Victoria pírrica

El Parlamento europeo acaba de rechazar el acuerdo tomado por el Consejo de fijar la jornada máxima en sesenta horas semanales. El veto parlamentario puede considerarse una victoria, aunque una victoria pírrica, porque solo el hecho de que existiese el proyecto y de que llegase al Parlamento dice ya mucho del mundo social y económico que estamos construyendo.

Causa estupor, y hasta cierto punto miedo, contrastar la directiva votada al filo del 2009 con el hecho de que la OIT aprobase hace casi un siglo (1917) la jornada de cuarenta y ocho horas. Es difícil no llegar a la conclusión de que vamos hacia atrás como el cangrejo. La semana de cuarenta y ocho horas fue una de las primeras conquistas sociales de la clase obrera, y, por supuesto, no gratuita. La fiesta del trabajo se celebra el primero de mayo en recuerdo de la masacre que se cometió en Chicago en 1886 con los manifestantes que reclamaban la reducción de jornada.

He aquí que lejos de avanzar hacia una jornada de trabajo menor, tal como la de treinta y cinco horas intentada en solitario y sin demasiado éxito por Francia, queremos retornar a las jornadas esclavistas del siglo XIX. Lo cierto es que tampoco cabe sorprenderse, ya que si el proceso se asienta sobre los mismos presupuestos ideológicos que informaron la sociedad y la economía en aquellos años, es lógico que obtengamos los mismos resultados.

Lo más grave es que el discurso dominante tiene tanta fuerza que termina siendo asumido por los propios trabajadores y por la sociedad en general. Es por eso que muchos, unos con una gran ingenuidad y otros con bastante malicia, se oponen a que se pueda fijar una jornada máxima con el sofisma hoy siempre presente de la libertad. ¿Por qué los políticos tienen que decirnos cuánto tiempo podemos trabajar? Que cada uno trabaje lo que le parezca, aseguran.

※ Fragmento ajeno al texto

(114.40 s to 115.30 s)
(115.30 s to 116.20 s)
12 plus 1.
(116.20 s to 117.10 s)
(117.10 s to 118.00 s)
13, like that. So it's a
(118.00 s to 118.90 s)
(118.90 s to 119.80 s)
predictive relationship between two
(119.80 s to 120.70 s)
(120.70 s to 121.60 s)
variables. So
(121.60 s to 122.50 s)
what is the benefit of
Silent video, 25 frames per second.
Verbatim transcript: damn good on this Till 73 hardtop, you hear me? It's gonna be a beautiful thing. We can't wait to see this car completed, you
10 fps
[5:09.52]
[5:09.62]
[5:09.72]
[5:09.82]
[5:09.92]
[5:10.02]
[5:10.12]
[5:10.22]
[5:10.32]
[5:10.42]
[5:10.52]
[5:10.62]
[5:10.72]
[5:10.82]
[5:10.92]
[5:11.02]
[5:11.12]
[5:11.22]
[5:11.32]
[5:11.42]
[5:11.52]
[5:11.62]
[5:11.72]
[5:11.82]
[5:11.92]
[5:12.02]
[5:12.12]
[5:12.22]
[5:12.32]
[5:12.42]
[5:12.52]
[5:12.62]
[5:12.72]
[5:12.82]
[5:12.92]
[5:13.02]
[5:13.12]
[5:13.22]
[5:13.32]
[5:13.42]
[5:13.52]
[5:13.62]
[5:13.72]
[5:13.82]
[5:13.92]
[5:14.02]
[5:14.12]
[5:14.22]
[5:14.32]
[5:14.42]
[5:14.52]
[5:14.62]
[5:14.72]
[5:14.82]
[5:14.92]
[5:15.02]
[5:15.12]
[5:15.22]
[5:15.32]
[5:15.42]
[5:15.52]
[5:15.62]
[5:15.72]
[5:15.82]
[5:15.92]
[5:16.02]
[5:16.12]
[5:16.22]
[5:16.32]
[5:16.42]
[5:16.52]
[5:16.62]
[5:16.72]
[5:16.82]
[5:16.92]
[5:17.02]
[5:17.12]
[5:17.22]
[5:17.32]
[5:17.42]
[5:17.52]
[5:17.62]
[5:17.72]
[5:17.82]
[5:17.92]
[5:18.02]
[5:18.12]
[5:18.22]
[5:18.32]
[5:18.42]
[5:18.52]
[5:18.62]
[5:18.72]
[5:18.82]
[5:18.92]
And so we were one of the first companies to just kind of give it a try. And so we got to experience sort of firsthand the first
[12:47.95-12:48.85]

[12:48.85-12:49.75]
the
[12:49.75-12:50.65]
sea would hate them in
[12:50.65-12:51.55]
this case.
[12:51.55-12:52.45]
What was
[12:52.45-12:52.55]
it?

Hablar de libertad económica es, en la mayoría de los casos y tal como se puso ya de manifiesto en el siglo pasado, una completa falacia. Solo el capital tiene auténtica libertad. El trabajador no tiene más libertad que la de morirse de hambre o la de aceptar las condiciones que le impone el empresario. Esa libertad de pacto condujo al mundo descrito por Dickens en el que los niños y las mujeres realizaban jornadas abusivas que hoy nos parecen imposibles. Es por eso por lo que el liberalismo económico del siglo XIX ha tenido que ser superado y, entre otras cosas, a lo largo de todo el siglo XX el derecho laboral asumió un carácter tuitivo, de protección del trabajador, estableciendo unas condiciones mínimas que no pueden ser contravenidas ni mediante pacto con el propio trabajador.

Desde los años ochenta, sin embargo, y con el argumento de la globalización y de la competitividad, el proceso se ha invertido y el fantasma de aquellas relaciones laborales despiadadas cada vez está más cerca. Buen ejemplo lo tenemos en el proyecto de directiva que se ha pretendido aprobar. No podemos extrañarnos, por tanto, que cada vez sean más los que ven en la globalización y en su hija, la Unión Europea, un sendero sumamente peligroso. Basar la competencia en dumping social o fiscal conduce inevitablemente a la destrucción de todas las conquistas sociales y políticas de los últimos cien años, es retornar a un mundo de desigualdad e injusticia que al menos las sociedades occidentales creían en cierta forma desterrado. ¿Cómo no rasgarnos las vestiduras cuando es el premier de un gobierno laborista el máximo defensor de la ampliación de la jornada de trabajo?